__Data provided__:

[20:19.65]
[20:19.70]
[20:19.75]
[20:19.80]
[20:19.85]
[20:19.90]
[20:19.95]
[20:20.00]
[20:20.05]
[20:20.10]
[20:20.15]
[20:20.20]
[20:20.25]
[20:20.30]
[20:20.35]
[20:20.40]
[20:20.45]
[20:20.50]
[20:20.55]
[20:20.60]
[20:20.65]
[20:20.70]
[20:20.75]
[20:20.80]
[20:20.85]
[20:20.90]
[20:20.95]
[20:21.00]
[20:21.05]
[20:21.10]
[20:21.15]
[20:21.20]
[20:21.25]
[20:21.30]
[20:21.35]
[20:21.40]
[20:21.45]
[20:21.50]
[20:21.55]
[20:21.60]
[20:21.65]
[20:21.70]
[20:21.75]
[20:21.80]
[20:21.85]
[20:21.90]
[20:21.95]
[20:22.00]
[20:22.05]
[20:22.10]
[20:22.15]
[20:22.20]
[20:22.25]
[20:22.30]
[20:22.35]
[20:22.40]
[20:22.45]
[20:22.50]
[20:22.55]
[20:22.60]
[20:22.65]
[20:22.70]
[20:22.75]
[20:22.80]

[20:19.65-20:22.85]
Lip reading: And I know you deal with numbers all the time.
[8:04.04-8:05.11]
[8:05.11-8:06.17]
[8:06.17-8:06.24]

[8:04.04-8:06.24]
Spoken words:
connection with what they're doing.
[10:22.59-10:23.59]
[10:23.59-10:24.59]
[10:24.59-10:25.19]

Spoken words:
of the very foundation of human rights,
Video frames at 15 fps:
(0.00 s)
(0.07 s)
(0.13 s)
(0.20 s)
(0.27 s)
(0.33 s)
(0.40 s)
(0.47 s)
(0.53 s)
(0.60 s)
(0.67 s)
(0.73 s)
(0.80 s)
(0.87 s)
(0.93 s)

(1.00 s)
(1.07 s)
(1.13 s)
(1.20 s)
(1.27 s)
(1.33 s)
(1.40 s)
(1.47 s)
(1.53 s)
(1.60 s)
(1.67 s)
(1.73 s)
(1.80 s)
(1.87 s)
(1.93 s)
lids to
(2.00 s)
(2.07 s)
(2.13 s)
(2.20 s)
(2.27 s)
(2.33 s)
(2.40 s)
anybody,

__What you need to do__:
From the first entry above to the last, repeat everything exactly.

__Written solution__:
[20:19.65]
[20:19.70]
[20:19.75]
[20:19.80]
[20:19.85]
[20:19.90]
[20:19.95]
[20:20.00]
[20:20.05]
[20:20.10]
[20:20.15]
[20:20.20]
[20:20.25]
[20:20.30]
[20:20.35]
[20:20.40]
[20:20.45]
[20:20.50]
[20:20.55]
[20:20.60]
[20:20.65]
[20:20.70]
[20:20.75]
[20:20.80]
[20:20.85]
[20:20.90]
[20:20.95]
[20:21.00]
[20:21.05]
[20:21.10]
[20:21.15]
[20:21.20]
[20:21.25]
[20:21.30]
[20:21.35]
[20:21.40]
[20:21.45]
[20:21.50]
[20:21.55]
[20:21.60]
[20:21.65]
[20:21.70]
[20:21.75]
[20:21.80]
[20:21.85]
[20:21.90]
[20:21.95]
[20:22.00]
[20:22.05]
[20:22.10]
[20:22.15]
[20:22.20]
[20:22.25]
[20:22.30]
[20:22.35]
[20:22.40]
[20:22.45]
[20:22.50]
[20:22.55]
[20:22.60]
[20:22.65]
[20:22.70]
[20:22.75]
[20:22.80]

[20:19.65-20:22.85]
Lip reading: And I know you deal with numbers all the time.
[8:04.04-8:05.11]
[8:05.11-8:06.17]
[8:06.17-8:06.24]

[8:04.04-8:06.24]
Spoken words:
connection with what they're doing.
[10:22.59-10:23.59]
[10:23.59-10:24.59]
[10:24.59-10:25.19]

Spoken words:
of the very foundation of human rights,
Video frames at 15 fps:
(0.00 s)
(0.07 s)
(0.13 s)
(0.20 s)
(0.27 s)
(0.33 s)
(0.40 s)
(0.47 s)
(0.53 s)
(0.60 s)
(0.67 s)
(0.73 s)
(0.80 s)
(0.87 s)
(0.93 s)

(1.00 s)
(1.07 s)
(1.13 s)
(1.20 s)
(1.27 s)
(1.33 s)
(1.40 s)
(1.47 s)
(1.53 s)
(1.60 s)
(1.67 s)
(1.73 s)
(1.80 s)
(1.87 s)
(1.93 s)
lids to
(2.00 s)
(2.07 s)
(2.13 s)
(2.20 s)
(2.27 s)
(2.33 s)
(2.40 s)
anybody,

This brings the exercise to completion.